Une chose est sûre : on ne pourra guère, globalement, prêter à Epic le mérite de l’originalité. Reprenant sur un ton martial et échevelé l’argument du sensible Arrietty, le film de Chris Wedge ne se pose pas autant de questions. Il parvient cependant à être un divertissement de très bonne tenue.
Il convient de nuancer, toutefois, le regard porté sur le film. Celui-ci raconte donc l’histoire d’une jeune fille venue retrouver son père, isolé dans une maison au fond des bois, et persuadé que ceux-ci abritent une civilisation lilliputienne. Il ne faudra guère plus d’une promenade dans lesdits bois pour que notre héroïne, vaguement inquiète des délires de son cher papa, se retrouve magiquement réduite à la taille des minuscules créatures, qui existent donc bien. Première qualité narrative d’Epic : on nous épargne le traditionnel nœud narratif consistant à mettre un point d’emphase sur l’opposition entre le croyant et l’incrédule, le transformant en point nodal dramatique.
Epic fourmille de ces petites délicatesses formelles et narratives, qui montrent qu’une véritable réflexion a été apportée au fait de sortir le film du tout-venant de son genre.
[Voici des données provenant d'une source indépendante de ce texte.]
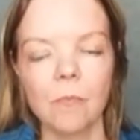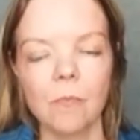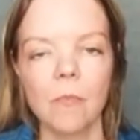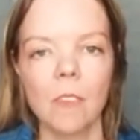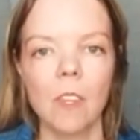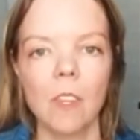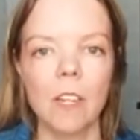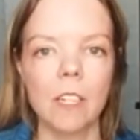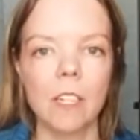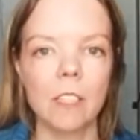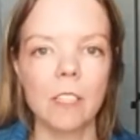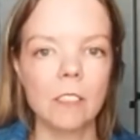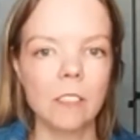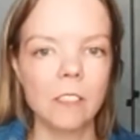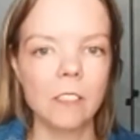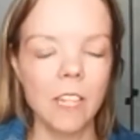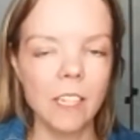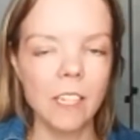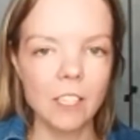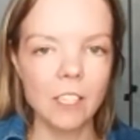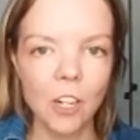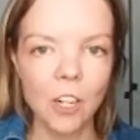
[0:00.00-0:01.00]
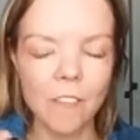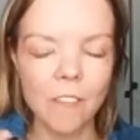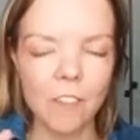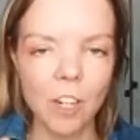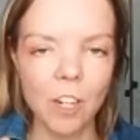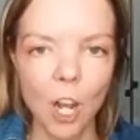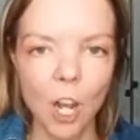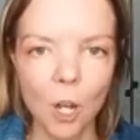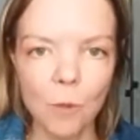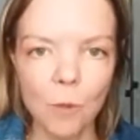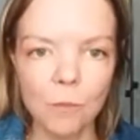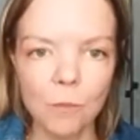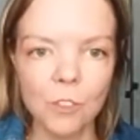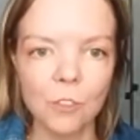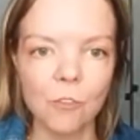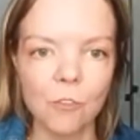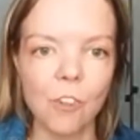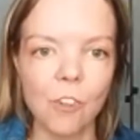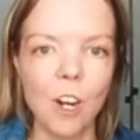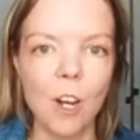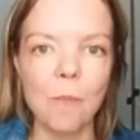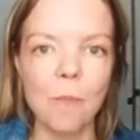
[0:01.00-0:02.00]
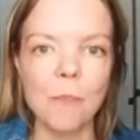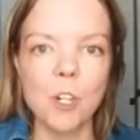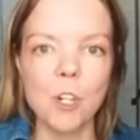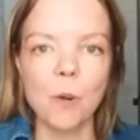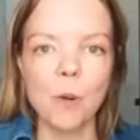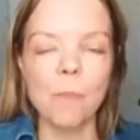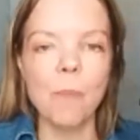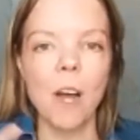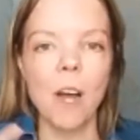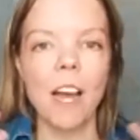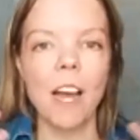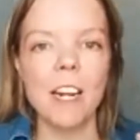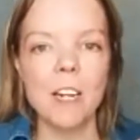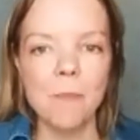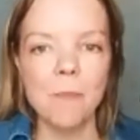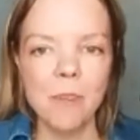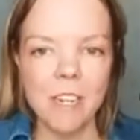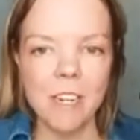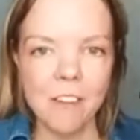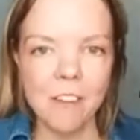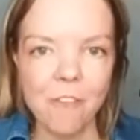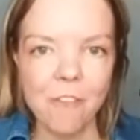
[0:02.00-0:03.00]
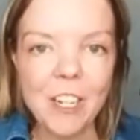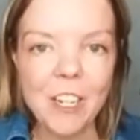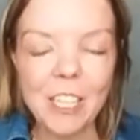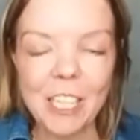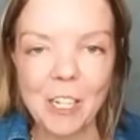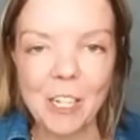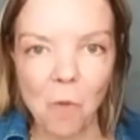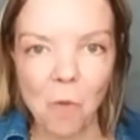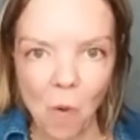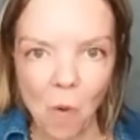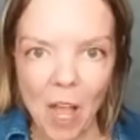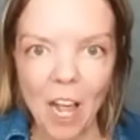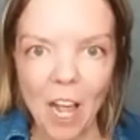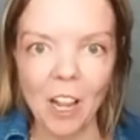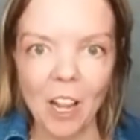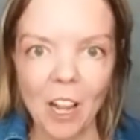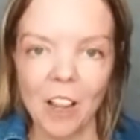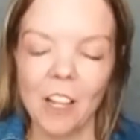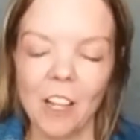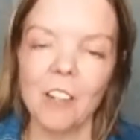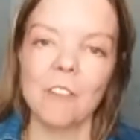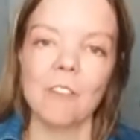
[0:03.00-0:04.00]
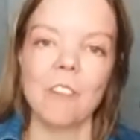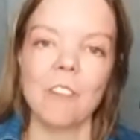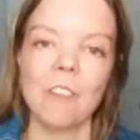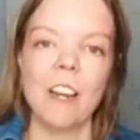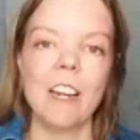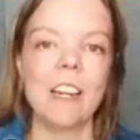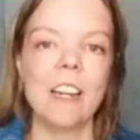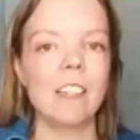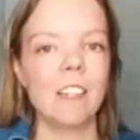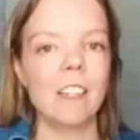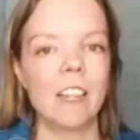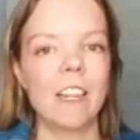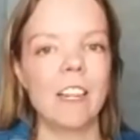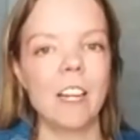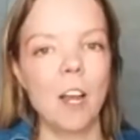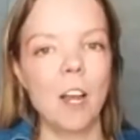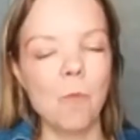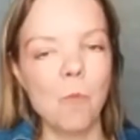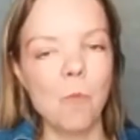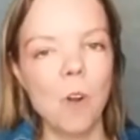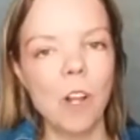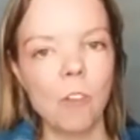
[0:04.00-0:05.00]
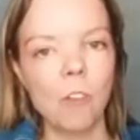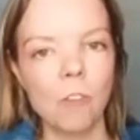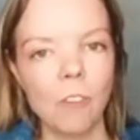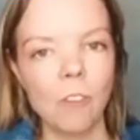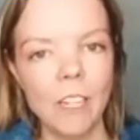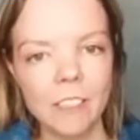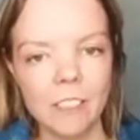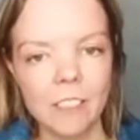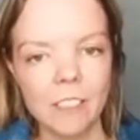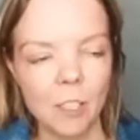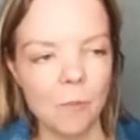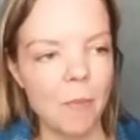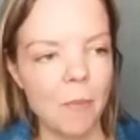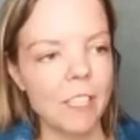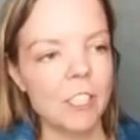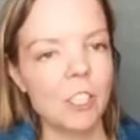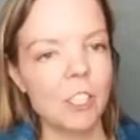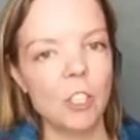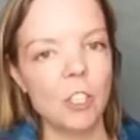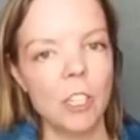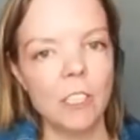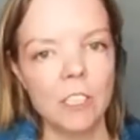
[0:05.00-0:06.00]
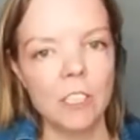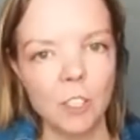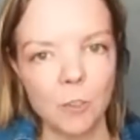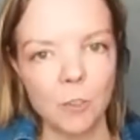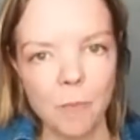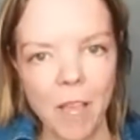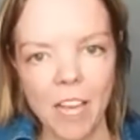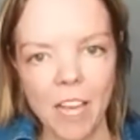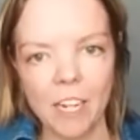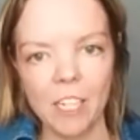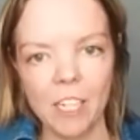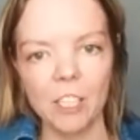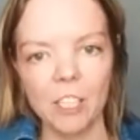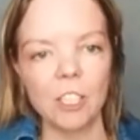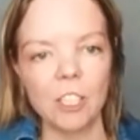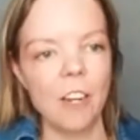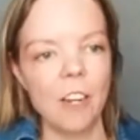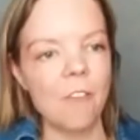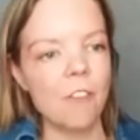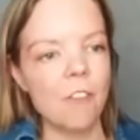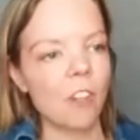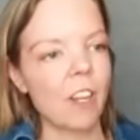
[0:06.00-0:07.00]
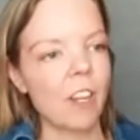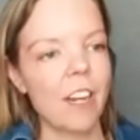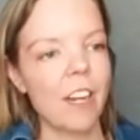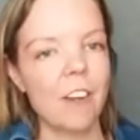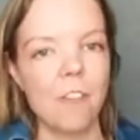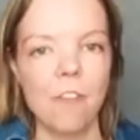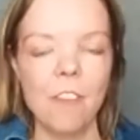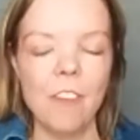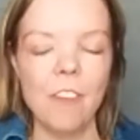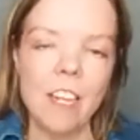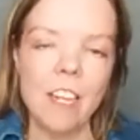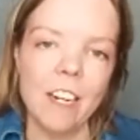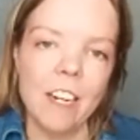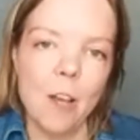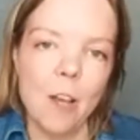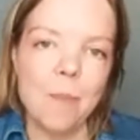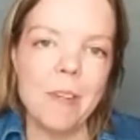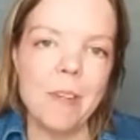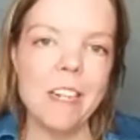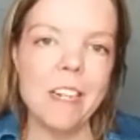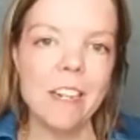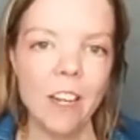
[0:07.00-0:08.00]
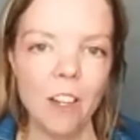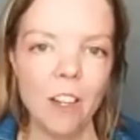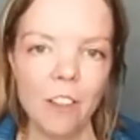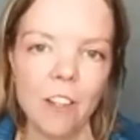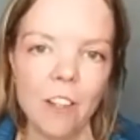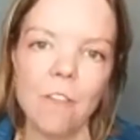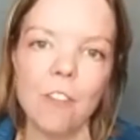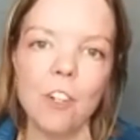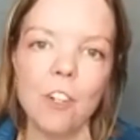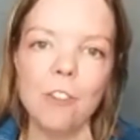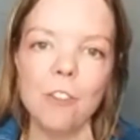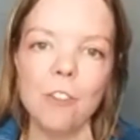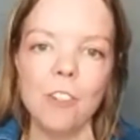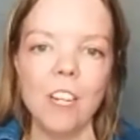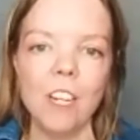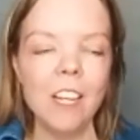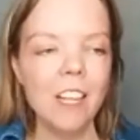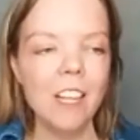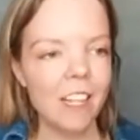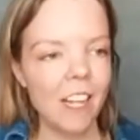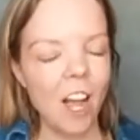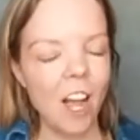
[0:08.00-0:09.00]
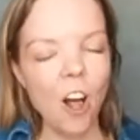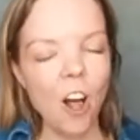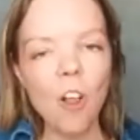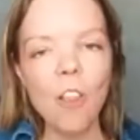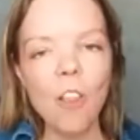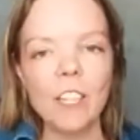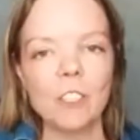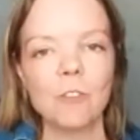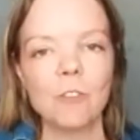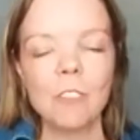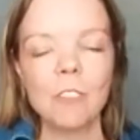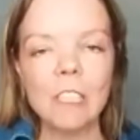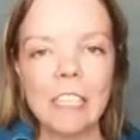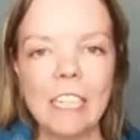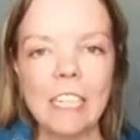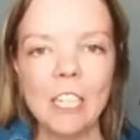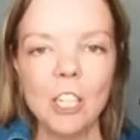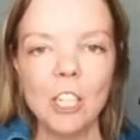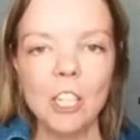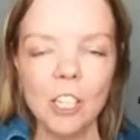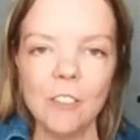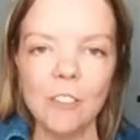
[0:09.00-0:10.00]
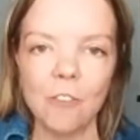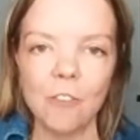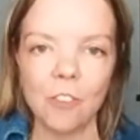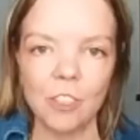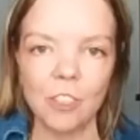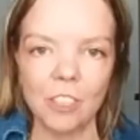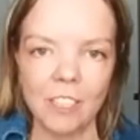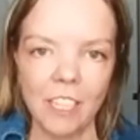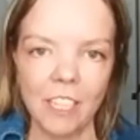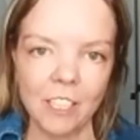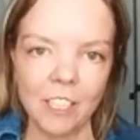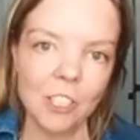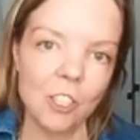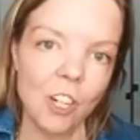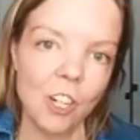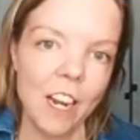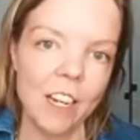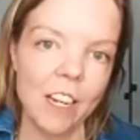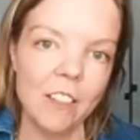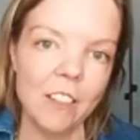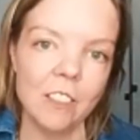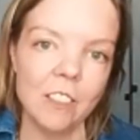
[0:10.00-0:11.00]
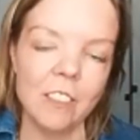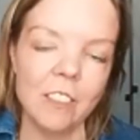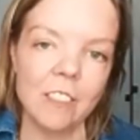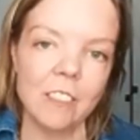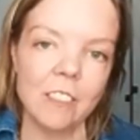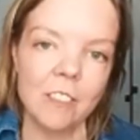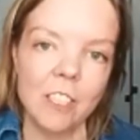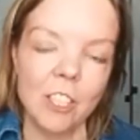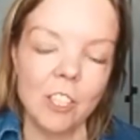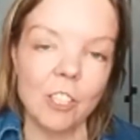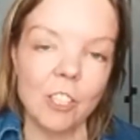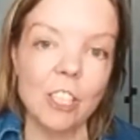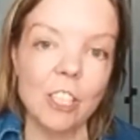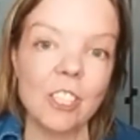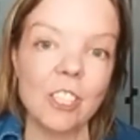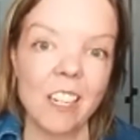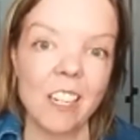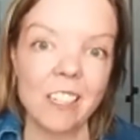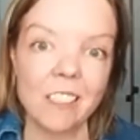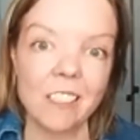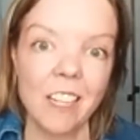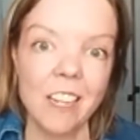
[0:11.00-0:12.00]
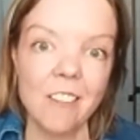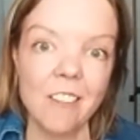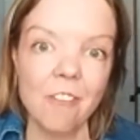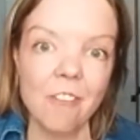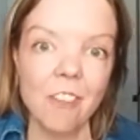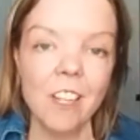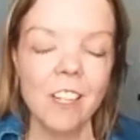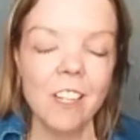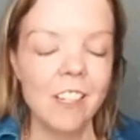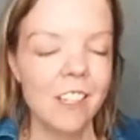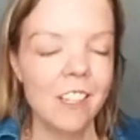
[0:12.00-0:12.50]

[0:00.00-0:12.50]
Like mm. sex drive comes from your body being feeling well right? Like I'm well rested, my stress is managed, I feel kind of fit, and I'm eating healthy food. All yeah. that's really good for sex drives and you know your sex life.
Saluons, déjà, la beauté de la direction artistique : ainsi, le film va ménager quelques moments de beauté et de grâce réelles, dans un ensemble esthétique satisfaisant. Superflue comme d’habitude, excepté lors des scènes de vol, comme c’est toujours le cas, la 3D sait heureusement se faire discrète le reste du temps, nous épargnant les images inutiles uniquement destinée à exagérer encore le sentiment de profondeur. Enfin, le traitement des différences entre humains normaux et miniatures a été très bien intégré à un scénario qui s’en sert avec un sens du burlesque parfois redondant, mais souvent très drôle.
Le problème, hélas, réside dans le fait que toutes ces qualités demeurent superficielles. Cette attention, portée à des points de détail agaçants, ne semble pas s’être étendue au film dans son ensemble : Epic est bien peu impliqué dans son récit. Ainsi, on ne saura jamais vraiment ce qui oppose les deux peuplades des bois, sinon que les uns sont verts et associés à la croissance, et les autres noirâtres et associés à la décrépitude. Ces deux aspects de la nature sont complémentaires : on tenait là, potentiellement, un paradigme narratif passionnant, qui ne semble pas avoir effleuré l’armée de scénaristes chargés d’adapter le livre de William Joyce, déjà à l’origine des simplistes Cinq Légendes (et omniprésent au casting pour Epic). De la même façon, les personnages correspondent fondamentalement aux protagonistes d’un tel récit (l’intruse qui va changer le monde, le jeune rebelle qui va se révéler dans l’action, le vieux mentor qui ne sait comment exprimer son amour, etc.) sans être plus poussés : il paraissent donc lisses, et sans humanité. De tout cela, résulte une implication nulle du spectateur, au-delà du simple plaisir ludique.
On peut subodorer que cet Epic – comme les Cinq Légendes précitées – pourrait être, le succès aidant, l’occasion pour Blue Sky (Les Âge de glace, Rio) de développer une nouvelle franchise. Pour le moment, il convient de ne pas trop se forcer, d’établir les bases les plus… basiques, et tout cela fait d’Epic un récit tranquille et sans surprise portant bien mal son nom. Pour autant, malgré son manque d’âme, le film fait montre d’une inspiration burlesque réelle et d’un véritable professionnalisme formel : de quoi parier que les suites éventuelles achèveront avec un peu de chance d’enterrer les Âge de glace.